The body of the retired pontiff will be displayed in an open casket for three days before his funeral on Thursday.
Tens of thousands flocked to the Vatican on Monday to pay their final respects to Pope Benedict XVI, who died on Saturday at the age of 95.
More than 65,000 people filed pasted the body of the retired pontiff, as his head rest on two crimson pillows in St. Peter's Basilica.
A long queue formed around St Peter's Square in the tiny city-state in Italy at dawn on Monday, as Benedict's lying-in-state began.
It comes ahead of his funeral on Thursday.
Italian security officials had expected at least 25,000 to 30,000 people to come and pay their respects to the former pope, who shocked the world by retiring in 2013.
The body of Joseph Ratzinger -- as he was known before becoming pope -- has so far remained in the small private chapel of the monastery where he lived since retiring. It is located in the heart of the Vatican gardens.
On Sunday, the Vatican released the first photos of the body, lying on a catafalque, dressed in red - the colour of papal mourning - and wearing a white mitre adorned with a golden braid.
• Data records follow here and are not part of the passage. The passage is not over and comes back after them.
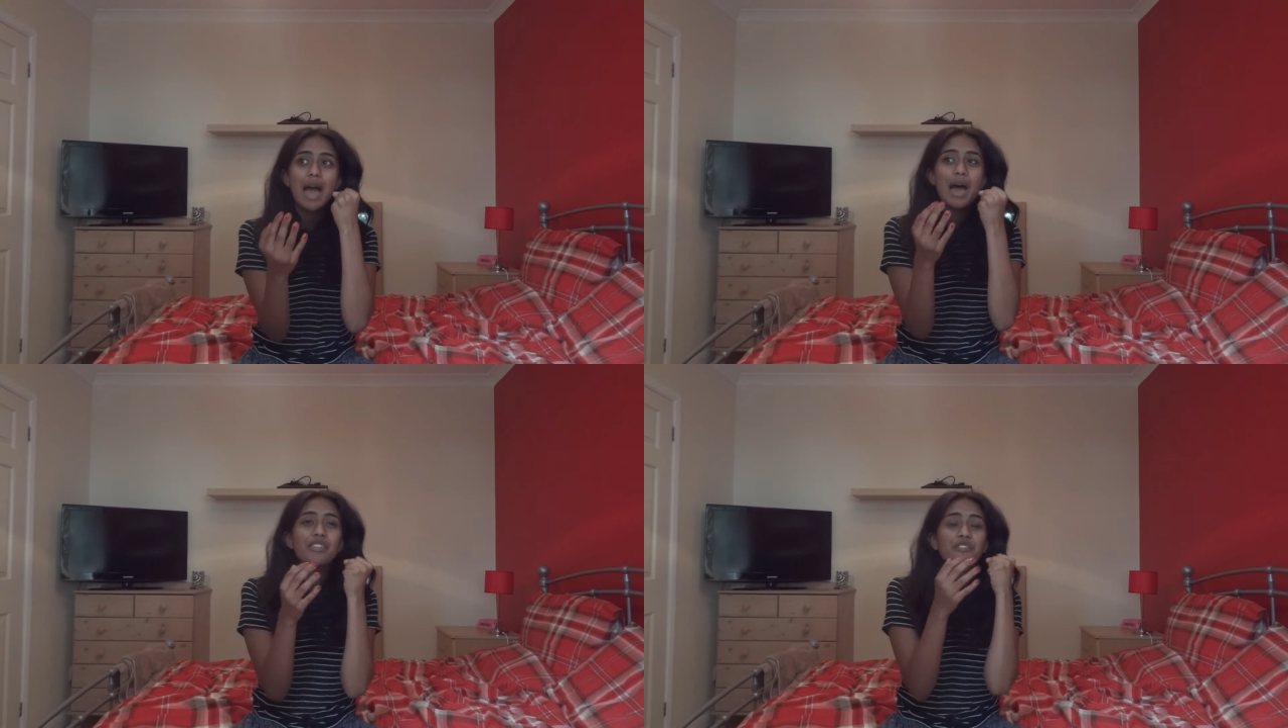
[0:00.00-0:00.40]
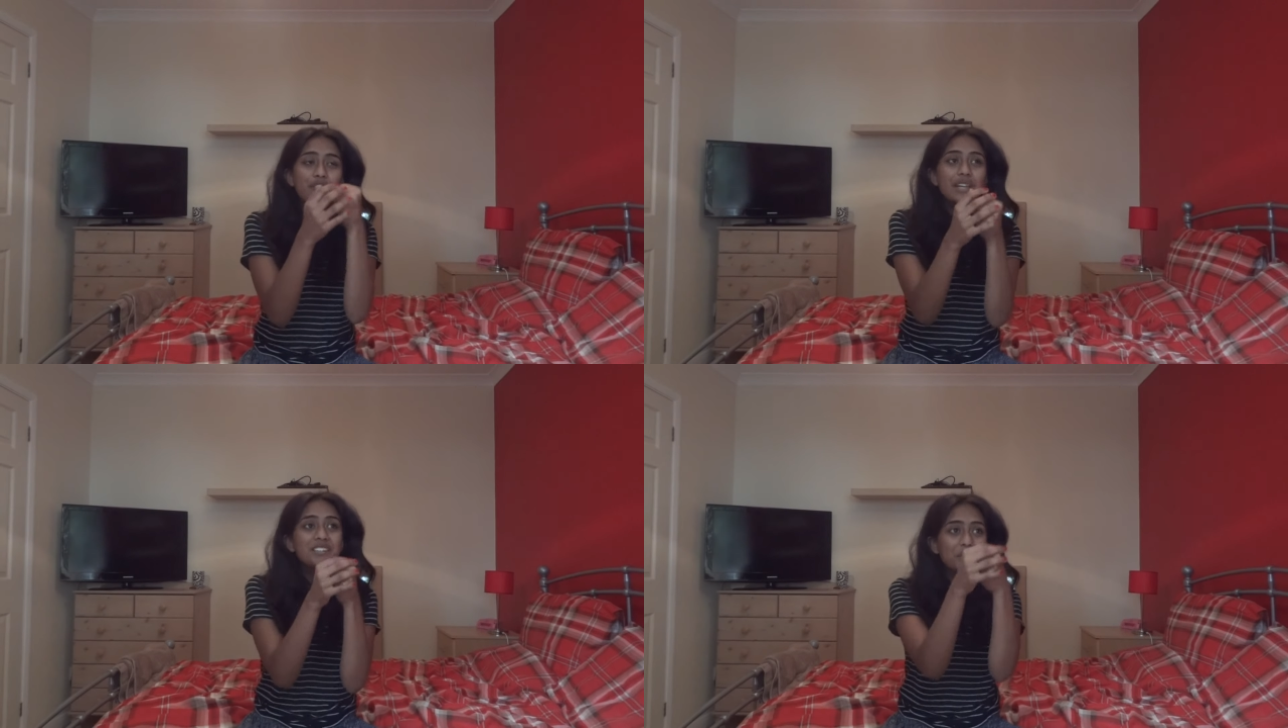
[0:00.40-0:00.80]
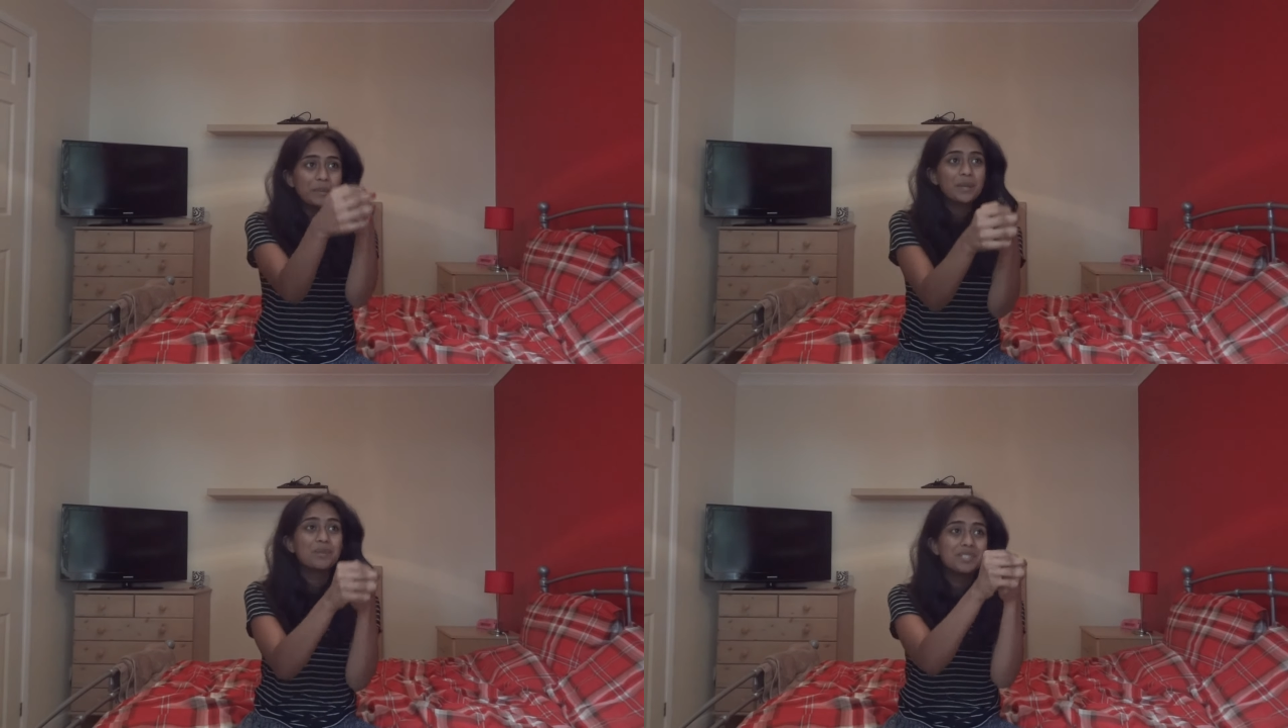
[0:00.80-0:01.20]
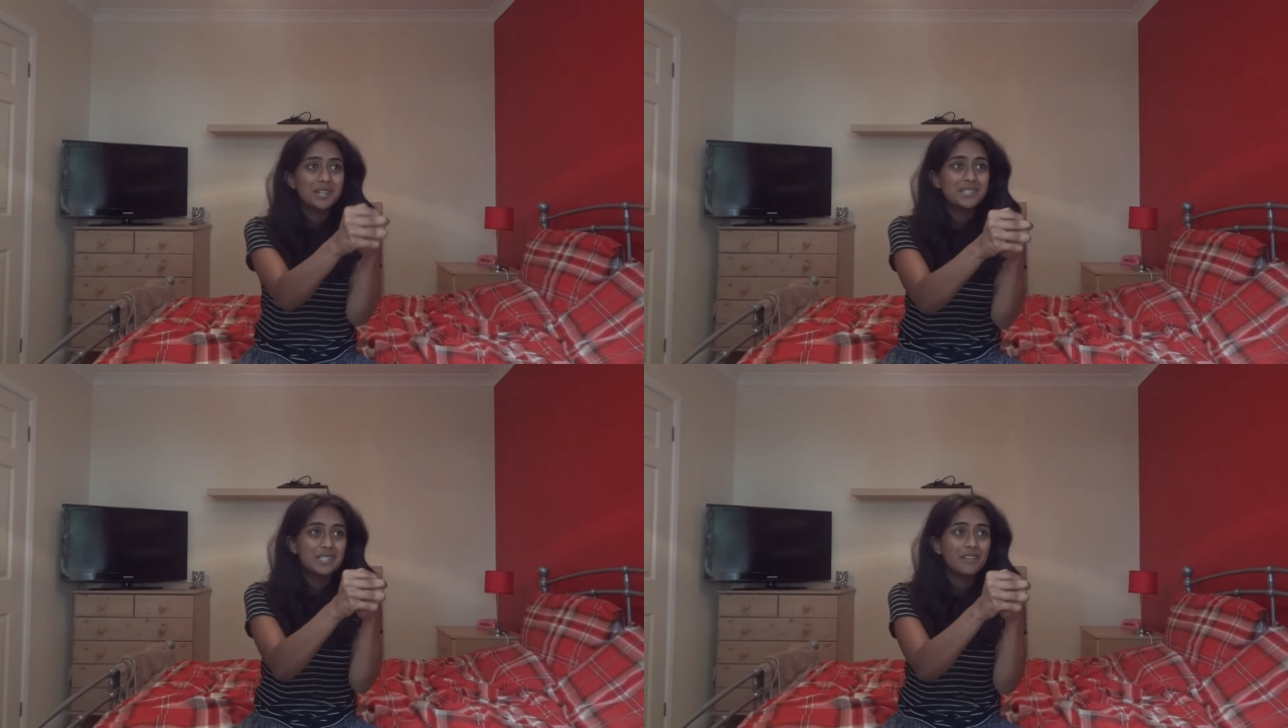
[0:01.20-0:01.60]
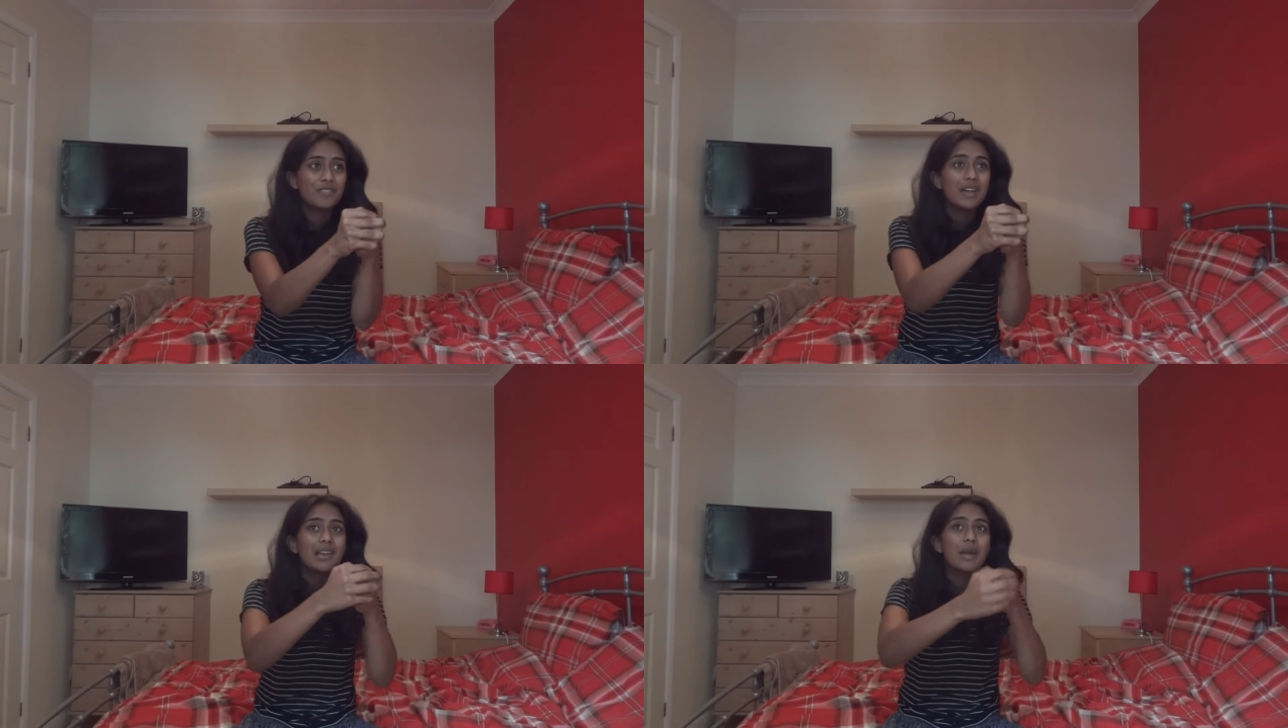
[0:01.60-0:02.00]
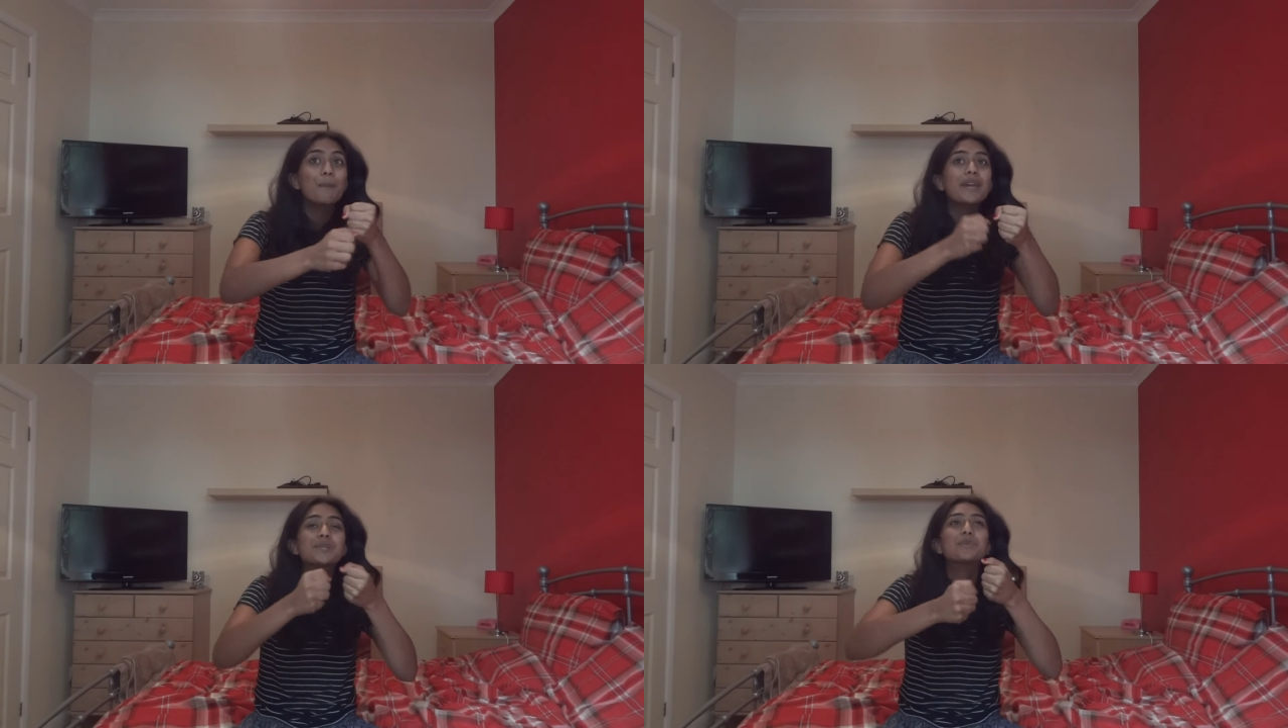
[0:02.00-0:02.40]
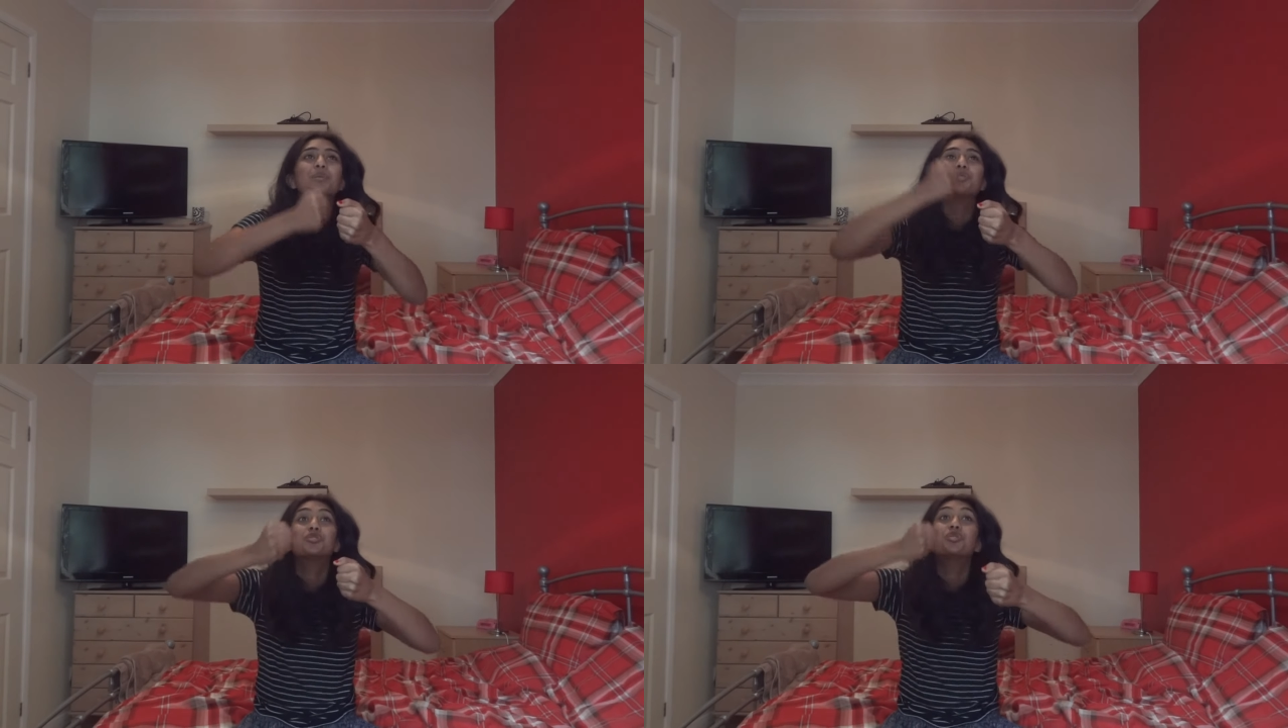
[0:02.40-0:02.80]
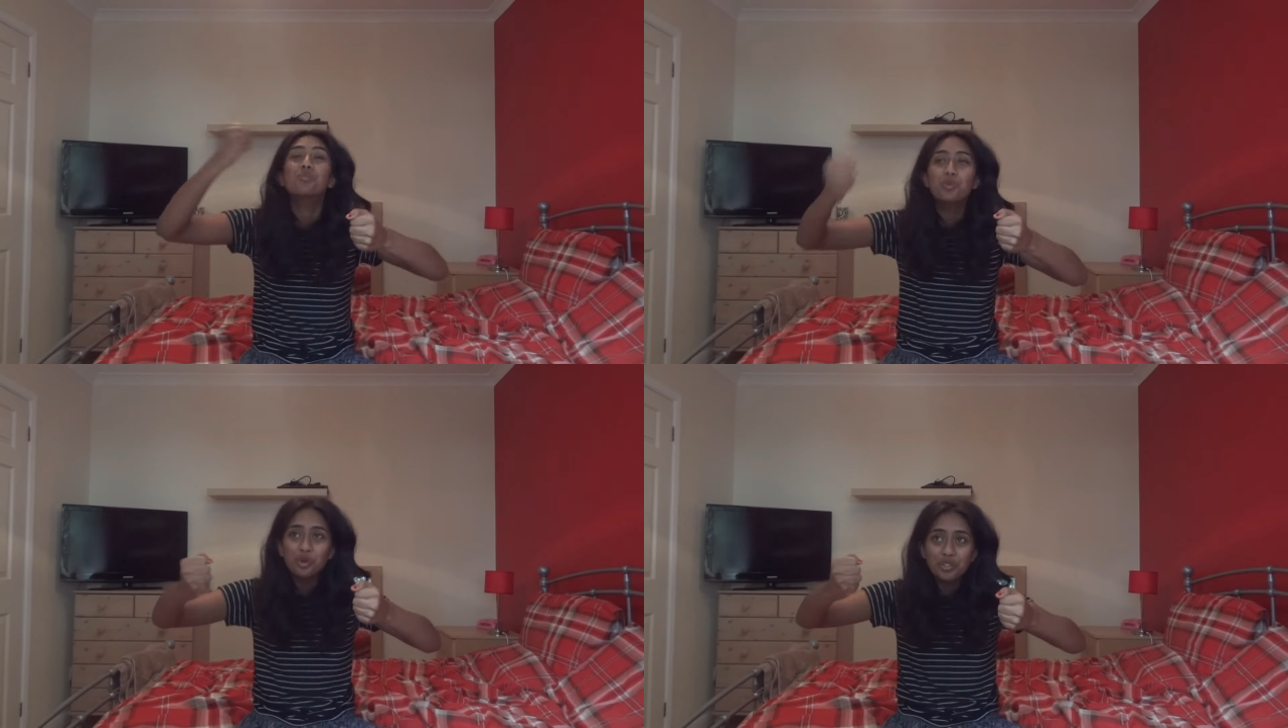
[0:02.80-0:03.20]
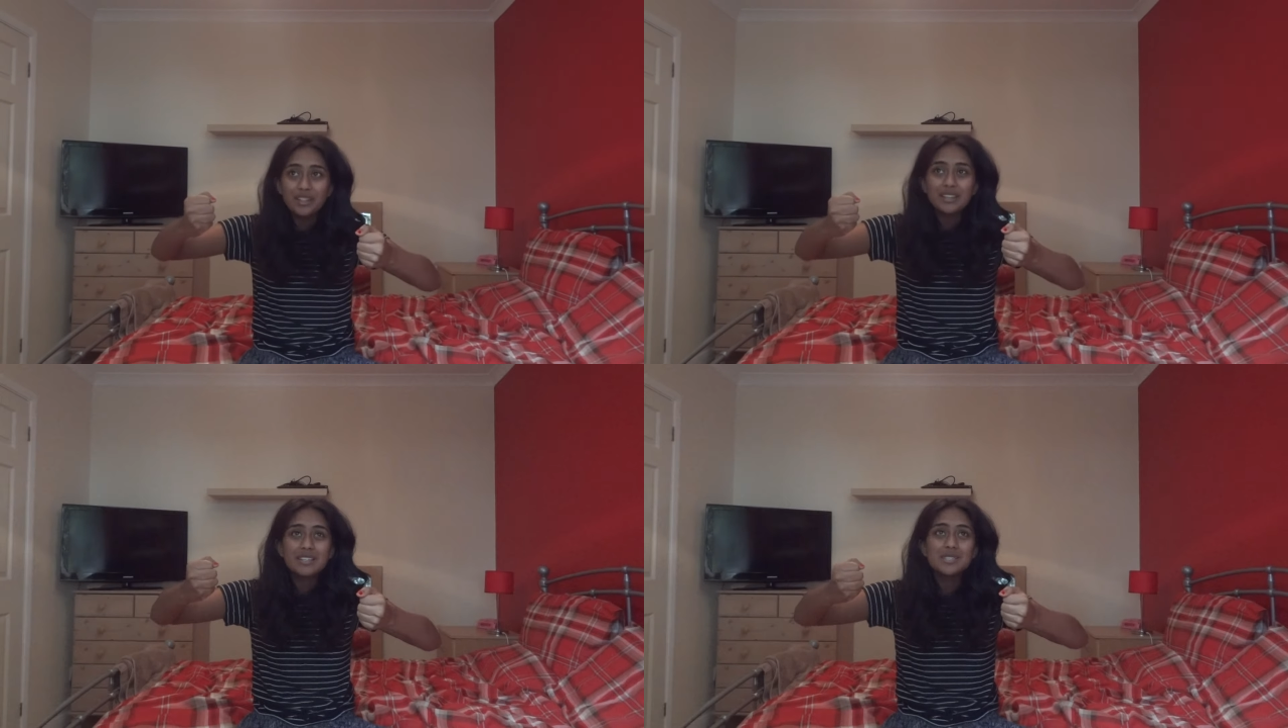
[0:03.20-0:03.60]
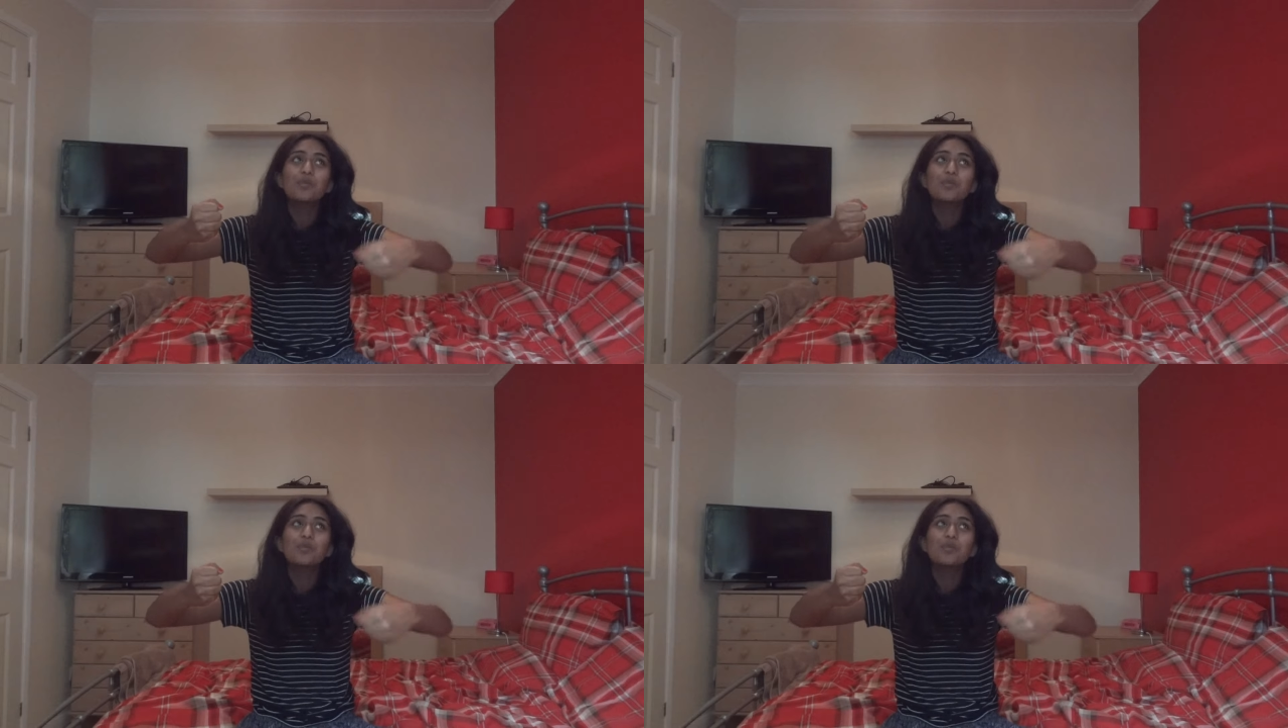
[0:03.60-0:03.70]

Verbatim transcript: and the feeling of being productive like makes me want to do more things,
A crucifix, a Christmas tree and a nativity scene are visible in the background.
The transfer of his body to St. Peter's Basilica, the largest Catholic church in the world that can accommodate tens of thousands of worshippers, took place at dawn on Monday.
The basilica, a masterpiece of architecture combining Renaissance and Baroque styles, was completed in 1626.
It is also one of the holiest places in Christianity since it houses the tomb of Saint Peter, the first bishop of Rome.
On Sunday, Pope Francis once again paid homage to "beloved" Benedict XVI, "that faithful servant of the Gospel and of the Church".
A brilliant theologian and fervent guardian of dogma, Benedict XVI, who had resigned in 2013 because of his declining health, died peacefully on Saturday morning.
The funeral ceremony will be "solemn but sober", according to the Vatican. It will take place on Thursday from 09:30 in Saint Peter's Square, where the funeral of his predecessor John Paul II attracted a million people in 2005. Germany's first pope in modern history will then be buried in a crypt in the basilica.
Benedict XVI's last words, spoken in Italian hours before his death on Saturday were: "Lord, I love you," his private secretary, Bishop Georg Gänswein, reported to Vatican News.